De la Vega recorría las calles de Bayamo impenitentemente. En cualquier esquina daba una conferencia acerca del tema que sus burlones espectadores le propusieran o que se le ocurriera ese día. Cualquier tema, bien fueran las leyes de la Física o el inicio de la Historia. Para su estrafalaria y enrevesada erudición no había organización posible ni sintaxis suficiente, y quizás por eso nadie lo entendía.
No recuerdo demasiado bien su figura. Si miro a través de los ojos del niño que entonces yo era, lo veo viejo y enteco, de blanca y descuidada barba. Al contrario de los restantes locos bayameses, nunca lo encontré desarreglado. Ahora, no puedo asegurar que fuera aseado. Aunque le hacía comentarios para provocar su verborrea, igual que los demás muchachos, procuré siempre no estar demasiado cerca de él. De la Vega me infundía temor. Y no porque fuera violento, pero no sé... las palabras que usaba sonaban tan grandes y misteriosas...

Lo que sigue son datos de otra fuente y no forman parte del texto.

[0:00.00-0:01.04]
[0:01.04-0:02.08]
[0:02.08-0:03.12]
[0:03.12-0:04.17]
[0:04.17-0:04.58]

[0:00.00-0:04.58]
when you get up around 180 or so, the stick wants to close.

Créalo usted o no, De la Vega era propietario de un periódico en un país donde la única prensa la publicaba el Gobierno. Salía a la calle repartiendo la mitad de una hoja tamaño carta que escribía por delante y por detrás… a mano y con lápiz. Lo imagino el día entero escribiendo una y otra vez el mismo mensaje para repartirlo en la prima noche. Ahora mismo, cuando se acerca en el recuerdo y me entrega la hojita, regresa también un agudo sentimiento de frustración. Por mucho que me esforzara en leer, no entendía nada de aquella jerigonza, y eso frustraba al escritor que yo soñaba con ser. Al final, me salía por la tangente: ¿Quién iba a preocuparse por un loco?

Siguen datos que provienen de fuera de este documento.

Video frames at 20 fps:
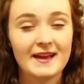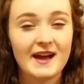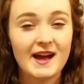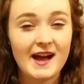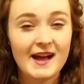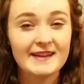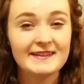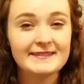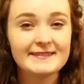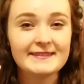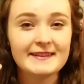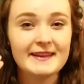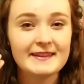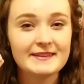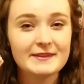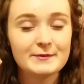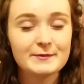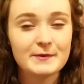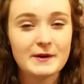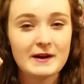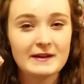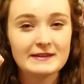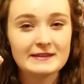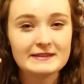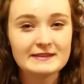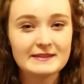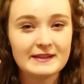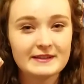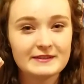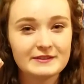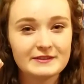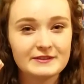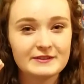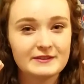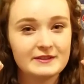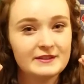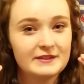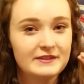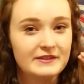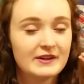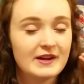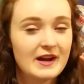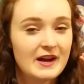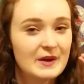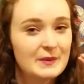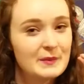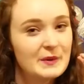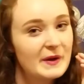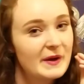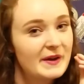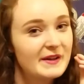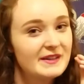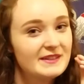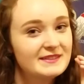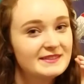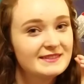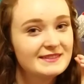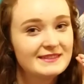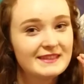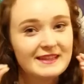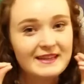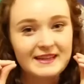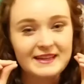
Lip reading: kind of let the water touch your eyeballs.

Así llegó el 12 de octubre de 1967. Era de tarde y yo estaba con un grupo de amigos en el parque de Bayamo, el lugar donde podíamos hablar con las muchachas sin que los padres y los hermanos varones se pusieran farrucos. De la Vega llegó por los lados de la tienda La Creación y se detuvo en la acera, sin cruzar hacia el parque. Habló desde allí en tono tribunicio, algo que no era habitual en él. Dijo: “Un día como hoy, hace cuatrocientos setenta y cinco años, desde la nao Santa María y asombrado por el maravilloso paisaje que se abría ante sus ojos, Rodrigo de Triana gritó: ¡Tieeeeeeeeerra! Y un día como hoy, cuatrocientos setenta y cinco años después, yo, De la Vega, mirando el paisaje que me rodea, grito: ¡Mieeeeeeeeerda!”
Esa vez sí creímos entender al loco elocuente que nunca sonreía. Y sin embargo, fue ese el momento en que menos le comprendimos. Ahora lo sé. Estaba comenzando entonces lo que en Cuba se llamó la ofensiva revolucionaria, un movimiento impuesto desde el Gobierno que arrasó de raíz con la propiedad privada sobre los medios de producción y servicios, incluso aquella que pudiera considerarse la más pequeña e irrisoria, para imponer una estructura centralizada y estatista que convirtió a los cubanos en siervos definitivos de una orientación política.
Es decir, se comenzaba a dictar definitiva sentencia de muerte por inmovilismo contra la economía cubana. Los años que corrieron entre 1968 y los primeros de la nefasta década del setenta fueron de enorme carestía para la población. Hasta que los soviéticos decidieron subvencionar a la isla que alguna vez fue llamada La Perla de las Antillas. Cuando el imperio soviético cayó derrotado por sus propias ineficiencias, en el arranque de los años noventa, solo quedó a la vista en Cuba el paisaje que De la Vega había calificado tan acertadamente frente al parque de Bayamo veinticinco años antes.
Ahora que recuerdo el episodio, me resulta imposible reprimir un sentimiento de pérdida. Quizás en aquellos periódicos escritos a mano que De la Vega repartía afanosamente por las calles estaban contenidas algunas de las premoniciones fundamentales de nuestro destino y nunca lo pudimos entender… Quizás, quién sabe.